Former Ottawa Police Chief Says Main Challenge in Dealing With Convoy Protest Was Resources

Former Ottawa Police Chief Says Main Challenge in Dealing With Convoy Protest Was Resources
Former Ottawa police chief Peter Sloly appears as a witness at the Public Order Emergency Commission in Ottawa on Oct. 28, 2022. (The Canadian Press/Sean Kilpatrick)
10/28/2022
Updated:
10/29/2022

Former Ottawa Police Service chief Peter Sloly told the Emergencies Act inquiry that as the convoy protest started to take shape in Ottawa earlier this year, he didn’t feel another police force was needed to control the demonstration.

Sloly resigned on Feb. 15, a day after Prime Minister Justin Trudeau invoked the Emergencies Act to clear convoy protests, amid criticism of how he handled the response to the protest.

The Public Order Emergency Commission has been formed to evaluate if the invocation of the act was justified, as required by law once the act has been used. Sloly is one of the many witnesses who are testifying until late November, after which the inquiry will enter a policy discussion phase, before submitting a final report to Parliament in February.

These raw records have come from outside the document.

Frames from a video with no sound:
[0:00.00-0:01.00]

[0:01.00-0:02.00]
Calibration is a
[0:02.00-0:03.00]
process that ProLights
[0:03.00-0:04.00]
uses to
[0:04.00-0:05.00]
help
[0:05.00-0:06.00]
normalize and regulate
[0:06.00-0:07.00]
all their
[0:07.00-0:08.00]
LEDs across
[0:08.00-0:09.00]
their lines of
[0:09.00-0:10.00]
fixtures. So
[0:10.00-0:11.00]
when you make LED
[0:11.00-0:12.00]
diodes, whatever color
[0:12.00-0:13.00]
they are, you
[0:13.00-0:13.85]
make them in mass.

“My challenge literally up until my last day in office wasn’t additional legislation or injunctions,” Sloly said at the commission on Oct. 28.

“It was resources.”

Early in his testimony, Sloly got emotional as he described how his officers dealt with the situation.

“They were doing their very best under inhuman circumstances,” he said.  “It was too cold and it was too much.”

Intelligence

Sloly also said he didn’t expect the convoy protest, which converged in Ottawa on the last weekend of January, to last more than the weekend.
A person crosses the street beside a big rig parked on Metcalfe Street in downtown Ottawa during the second week of the Freedom Convoy protest against COVID-19 mandates and restrictions, on Feb. 7, 2022. (The Canadian Press/Justin Tang)
A person crosses the street beside a big rig parked on Metcalfe Street in downtown Ottawa during the second week of the Freedom Convoy protest against COVID-19 mandates and restrictions, on Feb. 7, 2022. (The Canadian Press/Justin Tang)

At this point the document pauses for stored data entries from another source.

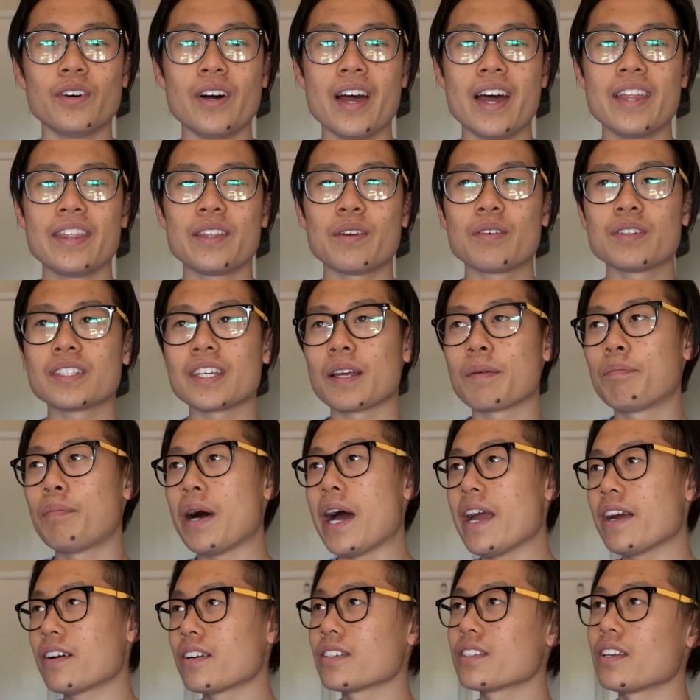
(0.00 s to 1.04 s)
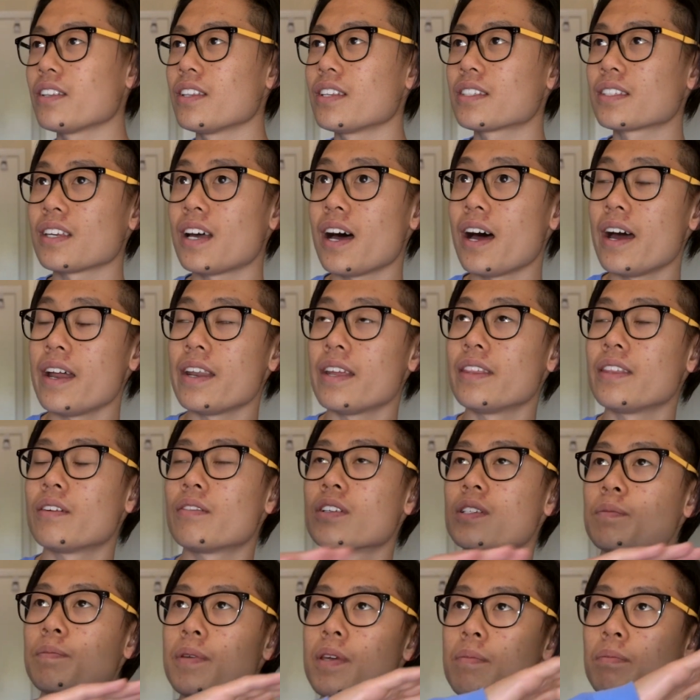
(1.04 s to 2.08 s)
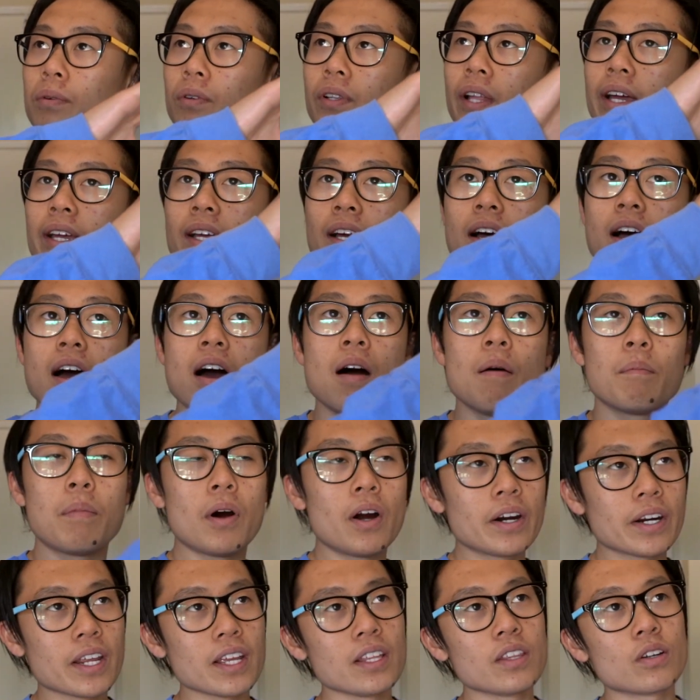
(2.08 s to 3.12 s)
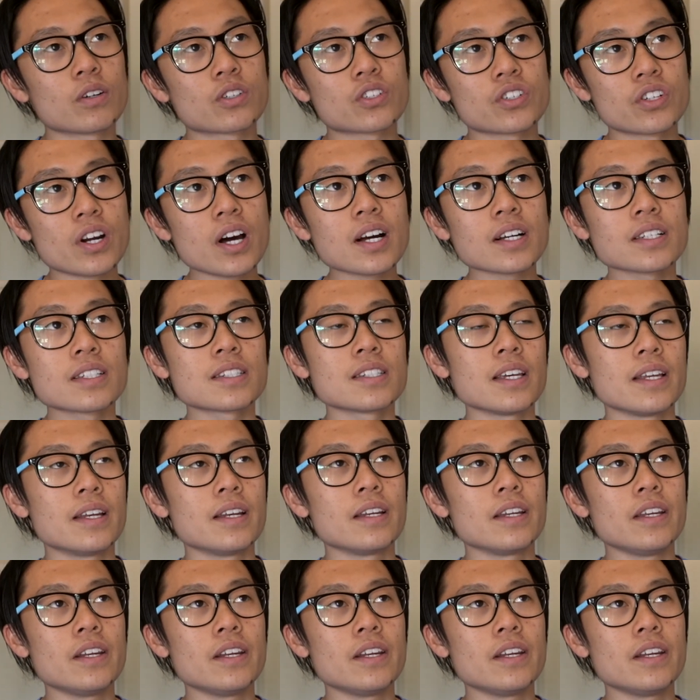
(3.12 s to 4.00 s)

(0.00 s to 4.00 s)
And there was like bikers on the side, and there was people like parking their trucks and,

“He was not aware of any intelligence report nor does he recall receiving any intelligence briefing that said that, on balance, the convoys would occupy and blockade Ottawa, that the occupation would last for months, would involve thousands of trucks and protestors, and would be able to defeat OPS’s capabilities,” says his witness statement for the commission.

Supt. Pat Morris, head of Ontario Provincial Police’s Provincial Operations Intelligence Bureau, said in his own testimony at the commission on Oct. 19 that by Jan. 20, the provincial police force believed that the convoy protests would be “a long-term event,” and they shared that information with other police forces. But he says Sloly “was not happy” with the OPP’s intelligence briefings.

In his testimony, Sloly questioned why he was not receiving intelligence from federal agencies on what was coming as truck convoys and other protesters were converging in Ottawa from different parts of the country.

Sloly also said looking back even now, he doesn’t think the intelligence he was getting would lead to the conclusion that the protest convoy would stay in Ottawa for a prolonged period of time.

“To this day, even with the benefit of hindsight, I do not have any clear impression or saw any clear conclusions that we were going to have anything more than what I was being briefed on by my team,” he said.

Resignation

During his testimony, Sloly was asked about a public comment he had made in February while he was still chief of police that he was “increasingly concerned there is no policing solution to this.”

The comment was made a day after a Feb. 1 meeting of Sloly and other senior officers, where deputy chief Patricia Ferguson asked about “the possibility of military being called in or a state of emergency being declared,” meeting notes tabled at the commission show.

Sloly said at the commission that the protest “was a national scope event,” and that he was referring to the size and scale of the protest being beyond what one police force could handle.

On Oct. 27, the commission was shown text messages from a Feb. 5 conversation between RCMP Commissioner Brenda Lucki and OPP Commissioner Thomas Carrique where Lucki said the feds were losing confidence in the Ottawa police.

Sloly said on Oct. 28 that in his dealings with officials from the three levels of government, he felt they had low level of support for his leadership, but said ultimately the decision to resign was his own.

Sloly also told the commission he didn’t think he could have prevented the protesters from parking their vehicles downtown, citing the Charter of Rights and Freedoms.

“I’m a police officer, not a lawyer,” he said.

The Canadian Press contributed to this report.